Die Fachbehörden des Bundeslandwirtschaftsministerium (BMEL) haben einen Bericht zum Stand des Genome Editings vorgelegt. Sie sehen in den neuen gentechnischen Verfahren vor allem Chance für die Pflanzen- und Tierzüchtung und kaum Risiken. Auf die strittige rechtliche Einordnung von Genome Editing Verfahren geht der Bericht nicht ein.
Die an dem Bericht beteiligten Behörden kommen zu dem Schluss, dass die angewandten Verfahren sehr selten zu unerwünschten Nebeneffekten führen. Zudem gebe es „zuverlässige und ausreichend sensitive Nachweisverfahren.“ Ihr Fazit: „Das Genome Editing stellt nach jetzigem Kenntnisstand eine deutliche Verbesserung in Präzision, Effizienz und Kontrollierbarkeit gegenüber bisherigen Genmodifikations- und Gentransferverfahren dar“. Diese Aussage steht in deutlichem Gegensatz etwa zur Stellungnahme der europäischen Wissenschaftlervereinigung ENSSER. Mehrere von ENSSER zitierte Studien zu Nebeneffekten fehlen im Literaturverzeichnis des BMEL-Berichts. Zu einer bekannten Studie, die über unerwartete Nebeneffekt bei mit CRISPR/Cas9 behandelte Mäuse berichtete, heißt es lediglich: „Die Publikation wurde wegen der unzureichenden statistischen Aussagekraft und das Fehlen von Kontrollen kritisiert.“ Völlig ausgeblendet wurde das Thema Gene Drives mit dem Argument: „Die Verwendung von Gene Drive-Systemen in der Pflanzen- oder Tierzüchtung ist nach gegenwärtigem Kenntnisstand unwahrscheinlich.“ Im Vorwort wird darauf hingewiesen, dass auch eine Stellungnahme des Bundesamtes für Naturschutz eingeholt worden sei. „Die Anmerkungen des BfN wurden nicht vollständig übernommen“, heißt es dazu.
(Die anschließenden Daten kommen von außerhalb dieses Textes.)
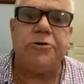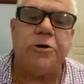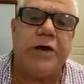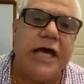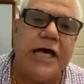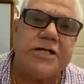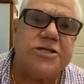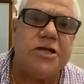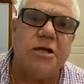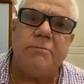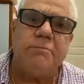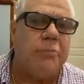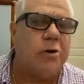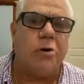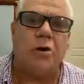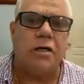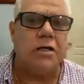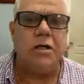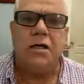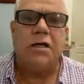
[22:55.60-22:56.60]

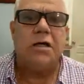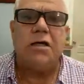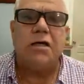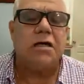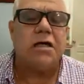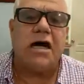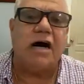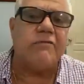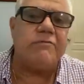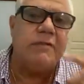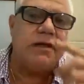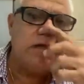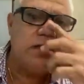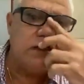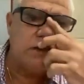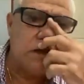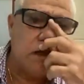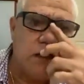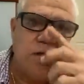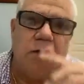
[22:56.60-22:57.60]
education board,
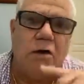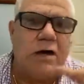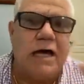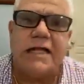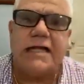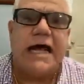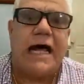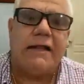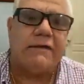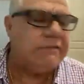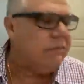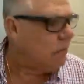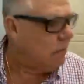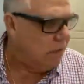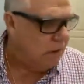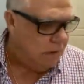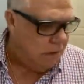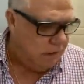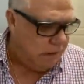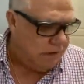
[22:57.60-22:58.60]
government doesn't look at that.
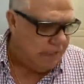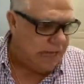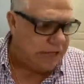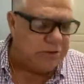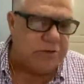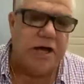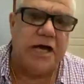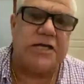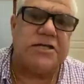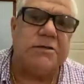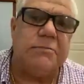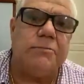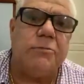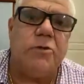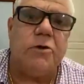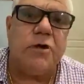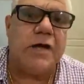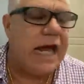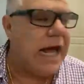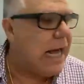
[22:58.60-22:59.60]
The
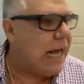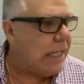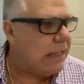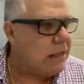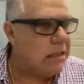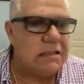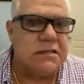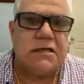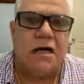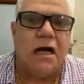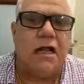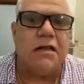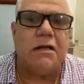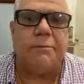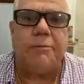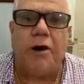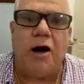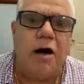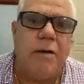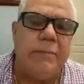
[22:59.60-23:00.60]
education board handles
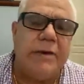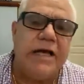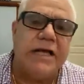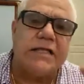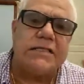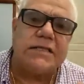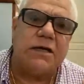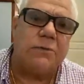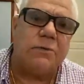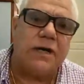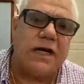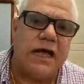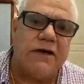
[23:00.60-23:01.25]
all the permits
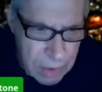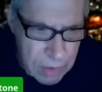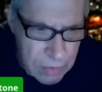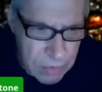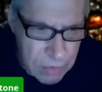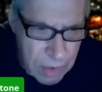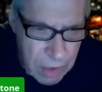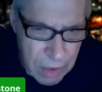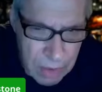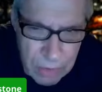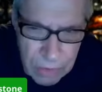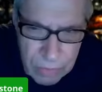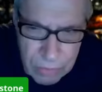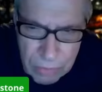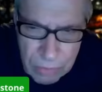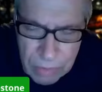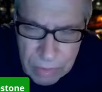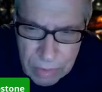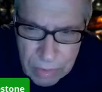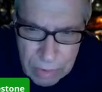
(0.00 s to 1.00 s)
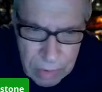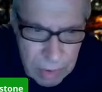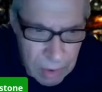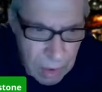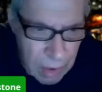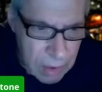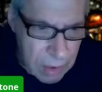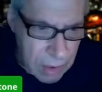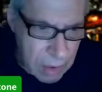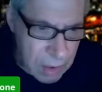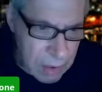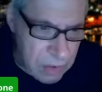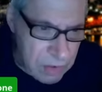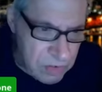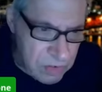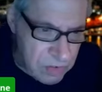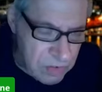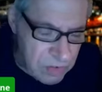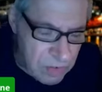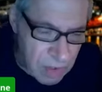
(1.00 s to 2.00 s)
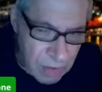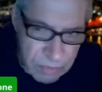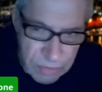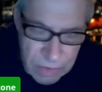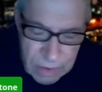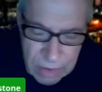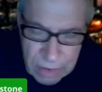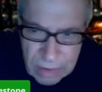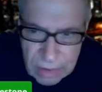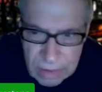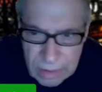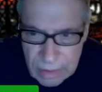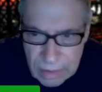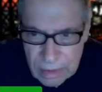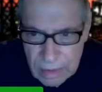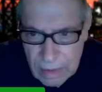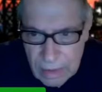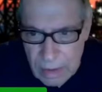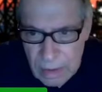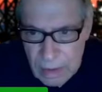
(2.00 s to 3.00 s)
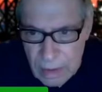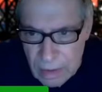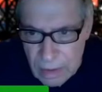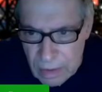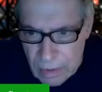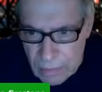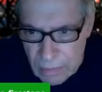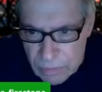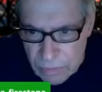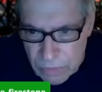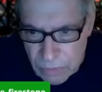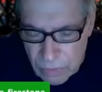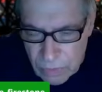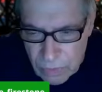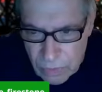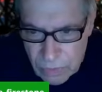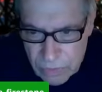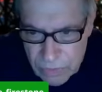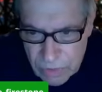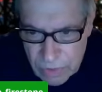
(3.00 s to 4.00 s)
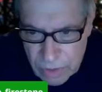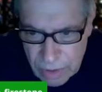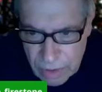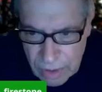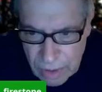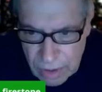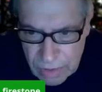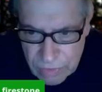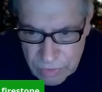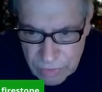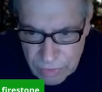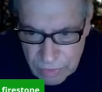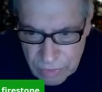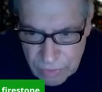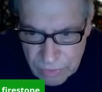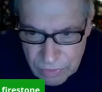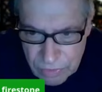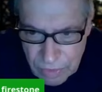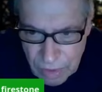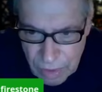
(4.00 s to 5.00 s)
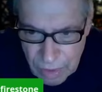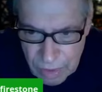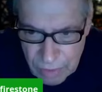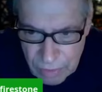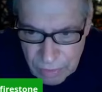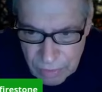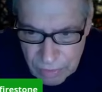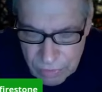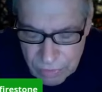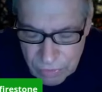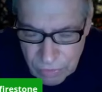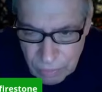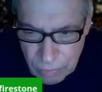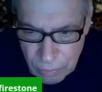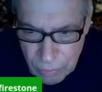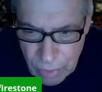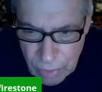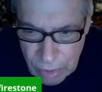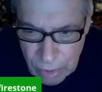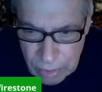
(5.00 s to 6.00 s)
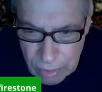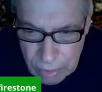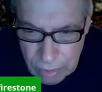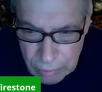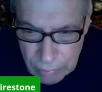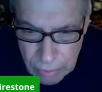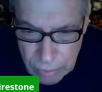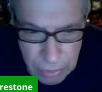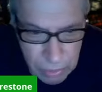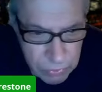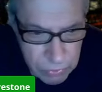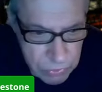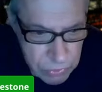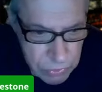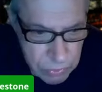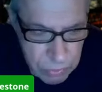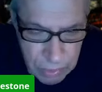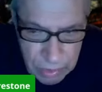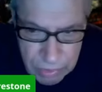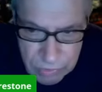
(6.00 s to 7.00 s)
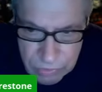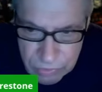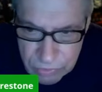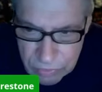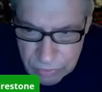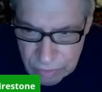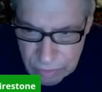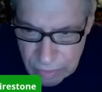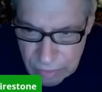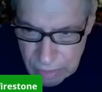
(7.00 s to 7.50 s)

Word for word: is at 800, Ukraine 87. So those are the nations that are somewhat close to us.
Das BfN steht dem Genome Editing kritisch gegenüber und hat wiederholt gefordert, diese Techniken strikt zu regulieren.
Der Bericht befasst sich auch mit der Nachweisbarkeit der gentechnischen Veränderungen und kommt zu dem Schluss: „Ob nachgewiesene genetische Veränderungen durch Techniken des Genome Editing oder andere Techniken erzeugt wurden, ist nicht zweifelsfrei zu klären.“ Was daraus für die Regulierung der neuen gentechnischen Verfahren folgt, bleibt außen vor. „Die rechtliche Einordnung von Organismen, die mit Hilfe der neuen Techniken verändert wurden“, war explizit nicht Gegenstand des Berichts. Allerdings findet sich im Kapitel Pflanzenzüchtung der Hinweis, dass das Zulassungsverfahren für gentechnisch veränderte Produkte sehr langwierig und teuer sei und gerade in Europa die Akzeptanz begrenze. „Genome Editing ermöglicht über einen kleinen genomischen Eingriff bei entsprechenden regulatorischen Rahmenbedingungen auch bei kleineren Kulturen wie Gemüse eine wirtschaftliche und gezielte züchterische Verbesserung.“
Ausführlich geht der Bericht auf aktuelle Anwendungen in der Pflanzen- und Tierzucht ein. Als Beispiele erwähnt er Mehltauresistenz bei Weizen, gegen Mosaikviren widerstandsfähige Gurken oder die Entfernung allergener Eiweiße in Pflanzen, Milch und Hühnereiern. Auch bei Zuchttieren seien Genome-Editing-Verfahren laut Bericht „erfolgreich eingesetzt worden“. Als Beispiele werden Krankheitsresistenzen bei Schweinen und Rindern genannt. Eine stärkere Ausbildung der Skelettmuskulatur sei „erfolgreich bei Rind, Schwein, Schaf und Ziege gezeigt worden.“ Vorgestellt wurde der Bericht Ende November auf der 3. Dialogveranstaltung zu den neuen molekularbiologischen Techniken des BMEL.